Dat is precies het probleem, weet psycholoog Launspach: „Het gaat niet zozeer om expliciete regels, met name impliciete normen spelen een rol.” En daar moeten werknemers en werkgevers het volgens hem over hebben, zegt hij. „Soms kloppen je veronderstellingen over die normen niet helemaal. Dan is het is een kwestie van een goed gesprek voeren met elkaar. Bij onduidelijkheid is vaak het gevolg dat je altijd on call bent. En dat is ongezond.” Skalli-Houssaini hoopt dat werknemers, gesteund door hun werkgever, hun grenzen durven aangeven: „Want als je gehoor aan dat belletje buiten werktijd geeft, houd je het probleem in stand.”
Een praktische tip luidt vaak: zet je telefoon of je meldingen uit. Maar als je één telefoon hebt, en meldingen toch ziet binnenkomen, „zit het wel in je hoofd”, zegt Launspach. En dan speelt ook je karakter een rol. „Er zijn mensen die bij een beetje stress al behoorlijk van slag raken. Anderen kunnen niet rusten tot al het werk gedaan is. Als je dan in een baan zit waarin er altijd meer werk is, is dat wel een probleem.”

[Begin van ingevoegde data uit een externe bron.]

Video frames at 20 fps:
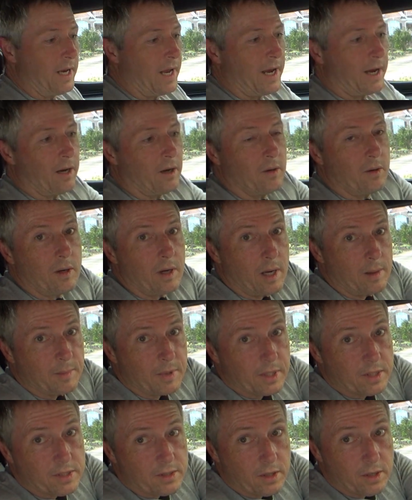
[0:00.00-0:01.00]
Now I'm
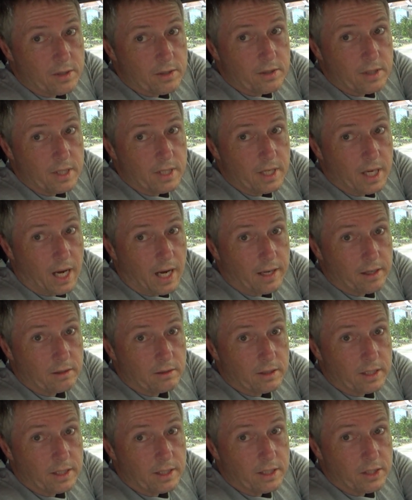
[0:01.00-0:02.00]
going to start the
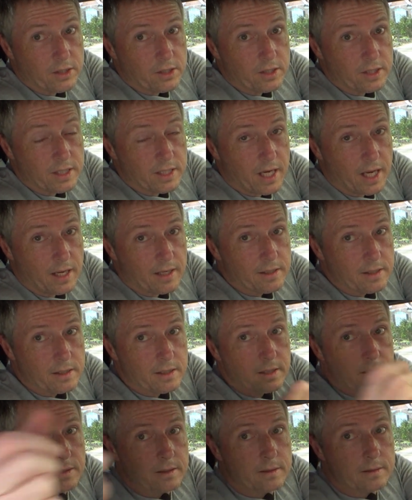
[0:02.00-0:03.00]
idle condition
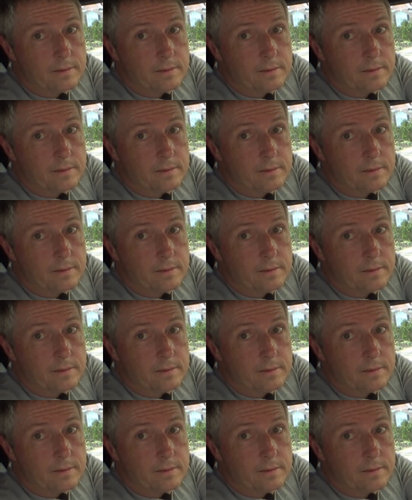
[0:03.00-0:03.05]
test.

Het is een „complex web” van redenen waarom mensen buiten werktijd met hun werk bezig blijven, zegt Launspach. Werkgevers hebben een grote verantwoordelijkheid om hun werknemers te beschermen „tegen de excessen van de bereikbaarheidseconomie”, stelt hij. „Als je het niet alleen vanuit een morele plicht doet, doe het dan omdat iemand die uitvalt met een burn-out je gewoon ontzettend veel geld kost.”
Dus
Hoewel er in Nederland geen wettelijk afdwingbaar recht is om onbereikbaar te zijn buiten werktijd, zijn er genoeg manieren om dat toch te bereiken. In sommige beroepen kun je je beroepen cao. En hoewel het in niet-vaste arbeidsverbanden natuurlijk lastig is zulke kwesties aan te kaarten, is je werkgever wellicht bereidwilliger om naar je te luisteren dan je denkt. Personeel is schaars en uiteindelijk heeft iedereen baat bij een gezondere balans tussen werk en privé. Ook je baas.